Monday, September 1, 2008

This week’s readings:
The readings for this week all circled around one main theme: the importance of collaboration and engagement.

All of this week's readings centered around one main issue, the importance of engaging the public audience and collaborating with them. Recording Oral History emphasized the collaborative effort between interviewers and narrators in preserving individual, local and community histories. The Presence of the Past also emphasized the public audience and the needed collaboration between historical professionals, public historians and their audiences. And the article What is Public History? focused on the belief that history is a collaborative effort, a “joint endeavor” between the public and historians. The article quoted Corbett and Miller who emphasized in their own article, A Shared Inquiry into a Shared Inquiry, the importance of shared authority and collaborative efforts as well. Rosenzweig, Thelen, Corbett and Miller highlighted how important it is for the audiences to be actively engaged with history as well as their past, and how essential it is for historians to be actively engaged with the public.

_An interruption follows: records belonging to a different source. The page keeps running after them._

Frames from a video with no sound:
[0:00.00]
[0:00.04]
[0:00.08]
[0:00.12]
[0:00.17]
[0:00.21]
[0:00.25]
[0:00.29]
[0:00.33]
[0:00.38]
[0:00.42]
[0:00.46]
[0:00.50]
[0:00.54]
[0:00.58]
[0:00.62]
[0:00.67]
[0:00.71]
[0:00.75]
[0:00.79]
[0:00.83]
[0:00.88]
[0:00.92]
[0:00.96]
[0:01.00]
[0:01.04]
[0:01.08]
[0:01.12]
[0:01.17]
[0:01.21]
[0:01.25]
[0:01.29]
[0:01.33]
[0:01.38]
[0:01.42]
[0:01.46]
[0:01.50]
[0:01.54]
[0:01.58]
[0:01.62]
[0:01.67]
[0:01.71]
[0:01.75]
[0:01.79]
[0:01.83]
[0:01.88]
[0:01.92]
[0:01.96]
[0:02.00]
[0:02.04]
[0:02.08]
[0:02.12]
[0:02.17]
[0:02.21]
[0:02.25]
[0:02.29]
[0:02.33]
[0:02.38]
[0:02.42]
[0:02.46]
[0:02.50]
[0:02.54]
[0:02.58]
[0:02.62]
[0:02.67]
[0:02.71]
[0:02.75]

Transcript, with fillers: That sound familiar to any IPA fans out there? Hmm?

Analysis– The Presence of the Past:
The Presence of the Past does an excellent job of emphasizing America’s connection and engagement with the past. And yet, on the other hand Rosenzweig and Thelen focus on America’s connection with their own personal and family past as opposed to their connection with American history. The survey discussed in the book is said to have shattered the belief that the American people are ignorant of their history by portraying that the Americans they interviewed showed great interest and engagement in their personal past. However, it is important to decipher between one’s interest in their own personal history and one’s knowledge of their community’s history, and more especially of their nation’s history.

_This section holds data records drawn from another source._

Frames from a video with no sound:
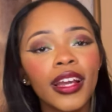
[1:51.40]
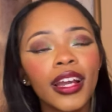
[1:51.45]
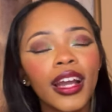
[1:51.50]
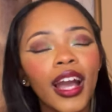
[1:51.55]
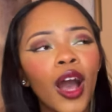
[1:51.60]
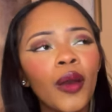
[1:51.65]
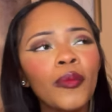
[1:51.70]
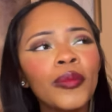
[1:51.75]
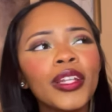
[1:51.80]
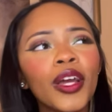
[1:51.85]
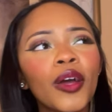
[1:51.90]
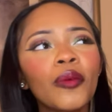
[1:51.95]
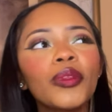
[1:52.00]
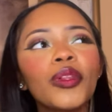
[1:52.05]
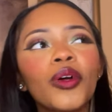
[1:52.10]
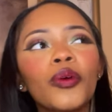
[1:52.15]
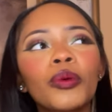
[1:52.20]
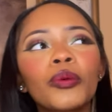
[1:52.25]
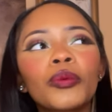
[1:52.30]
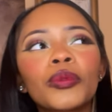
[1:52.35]
comment down
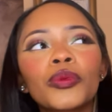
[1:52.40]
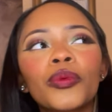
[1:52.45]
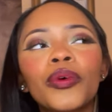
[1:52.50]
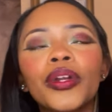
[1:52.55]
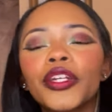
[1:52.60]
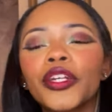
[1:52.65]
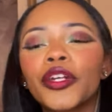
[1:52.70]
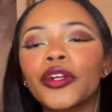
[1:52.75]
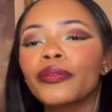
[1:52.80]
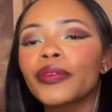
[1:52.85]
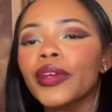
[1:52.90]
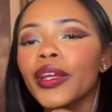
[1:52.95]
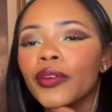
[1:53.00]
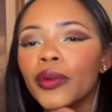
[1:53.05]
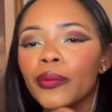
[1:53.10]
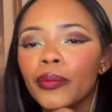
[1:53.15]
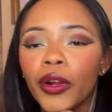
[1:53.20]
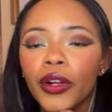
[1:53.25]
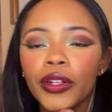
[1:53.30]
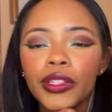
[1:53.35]
below what was one of your
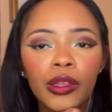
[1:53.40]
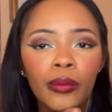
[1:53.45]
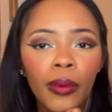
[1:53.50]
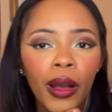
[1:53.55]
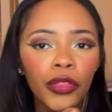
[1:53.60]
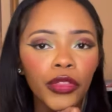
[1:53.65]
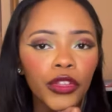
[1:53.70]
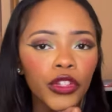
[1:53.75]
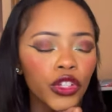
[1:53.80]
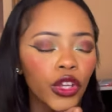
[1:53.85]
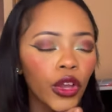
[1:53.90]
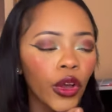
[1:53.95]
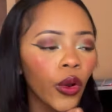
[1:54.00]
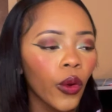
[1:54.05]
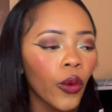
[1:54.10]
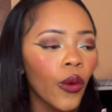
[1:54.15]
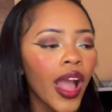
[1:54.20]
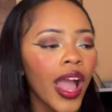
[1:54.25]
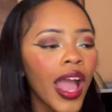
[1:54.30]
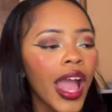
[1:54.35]
favorite parts about the
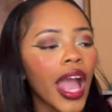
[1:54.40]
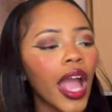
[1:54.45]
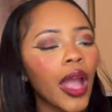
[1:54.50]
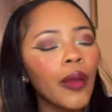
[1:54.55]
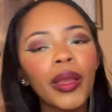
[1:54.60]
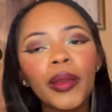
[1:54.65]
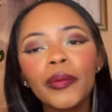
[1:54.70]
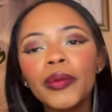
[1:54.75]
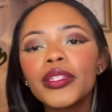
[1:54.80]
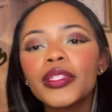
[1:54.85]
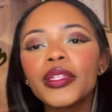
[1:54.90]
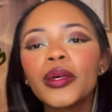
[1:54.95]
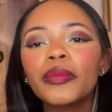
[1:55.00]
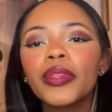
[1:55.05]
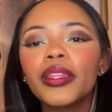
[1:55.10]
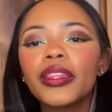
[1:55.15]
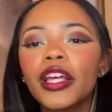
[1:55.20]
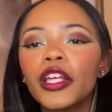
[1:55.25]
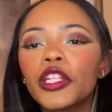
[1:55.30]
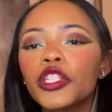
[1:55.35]
show and maybe
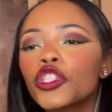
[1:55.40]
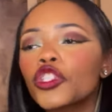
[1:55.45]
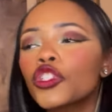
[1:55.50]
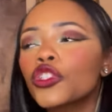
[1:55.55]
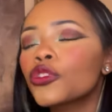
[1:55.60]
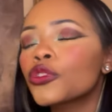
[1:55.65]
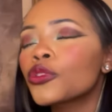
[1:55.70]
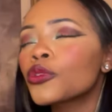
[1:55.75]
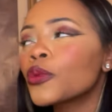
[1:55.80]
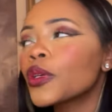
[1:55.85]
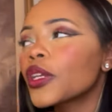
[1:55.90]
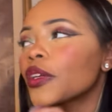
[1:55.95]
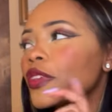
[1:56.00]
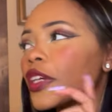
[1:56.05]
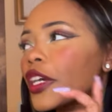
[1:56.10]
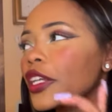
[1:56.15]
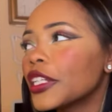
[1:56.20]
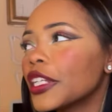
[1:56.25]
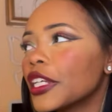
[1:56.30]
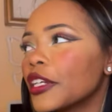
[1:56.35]
something that you would have
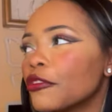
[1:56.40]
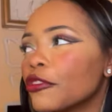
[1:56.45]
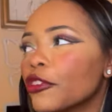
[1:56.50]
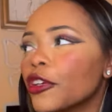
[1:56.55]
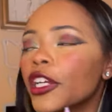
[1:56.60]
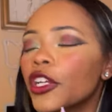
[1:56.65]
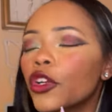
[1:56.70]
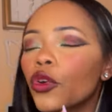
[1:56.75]
done different,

The book clearly established that contrary to popular belief Americans constantly engage with the past through family reunions and gatherings, holidays, photographs, videos, journals and diaries. And in their opinion it was this interest and engagement with the past that contradicted the previously held belief that Americans had become disconnected from their own history. And yet in my opinion one’s personal past and enthusiasm in one’s personal history is separate from one’s interest and understanding of national, community, or local history.

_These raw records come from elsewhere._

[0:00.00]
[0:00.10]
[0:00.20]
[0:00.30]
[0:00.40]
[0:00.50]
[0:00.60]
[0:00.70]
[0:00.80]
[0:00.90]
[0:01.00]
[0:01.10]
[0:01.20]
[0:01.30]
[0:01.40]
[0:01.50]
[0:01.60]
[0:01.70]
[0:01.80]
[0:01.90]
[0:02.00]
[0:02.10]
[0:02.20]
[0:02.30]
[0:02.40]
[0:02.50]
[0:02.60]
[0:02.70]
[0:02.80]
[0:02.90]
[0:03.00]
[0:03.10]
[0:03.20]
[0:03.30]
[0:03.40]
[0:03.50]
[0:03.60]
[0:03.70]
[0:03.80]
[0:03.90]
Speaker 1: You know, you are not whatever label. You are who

The main issue with this project was their choice of terminology. In conducting the survey the interviewers used the term “past,” noting that asking about one’s “history” elicited a less than enthusiastic response. For this reason the interviews highlighted the narrators personal pasts as opposed to their community, local, or even national histories. Using such terminology as past and heritage conjured up the response of the familial past, not responses of American history. There is a major difference between engaging with one’s past as opposed to engaging with one’s national past.

3 comments:

Nicole H. said...

I agree with your opinion that interest in one's personal history does not equate with one's interest in their local and national history, however, what I gathered from the readings is that it is this disparity between these seemingly conflicting interests of the public that public historians need to resolve. If the public could see how their familial past relates to, at the very least, their community's past then the public could gain that lacking interest in their local and national history that public historians are trying to instill.

Will C said...

Kristen makes a good point when she stated that people connect to their own personal experiences and histories have the ability to identify with the larger picture of Public History. She also stated that people’s interest in their own personal history does not equate with what their interest will be in their local and national history. I had not read all the reading before posting my first blog but for what I have read since seems to point to disparity between the interests of the public and the history being presented by public historians that needs to resolved. In order to be successful in my opinion the public historian should find ways to present history to the public to help people relate to their family’s past. In doing so this should show how their family history relates to that of the community. If Public Historians help the public gain interest in their local and national history it will lead to a better understanding of Public History the debate on how to instill the interest in the public will be difficult be everyone in the public’s interest in different which explains why this debate is still on going.

Shelby said...

The more I think about your distinction between using the words "past" and "history," I have to say that I agree with you. "History" to me suggests more of a collective subject such as that of a nation or group and also makes me think more of classes I took in high school. A "past" seems to envoke a more personal reaction in me that involves people, places, and events I have knowledge of and am comfortable with, i.e. my heritage. Rosenzweig and Thelen may have influenced their study by choosing past over history although if interviewers had asked my about my history, I would have thought it was a strange way of asking about my past. It would be interesting if they were to redo the survey and use history in their questions rather than past and see whether their results were the same.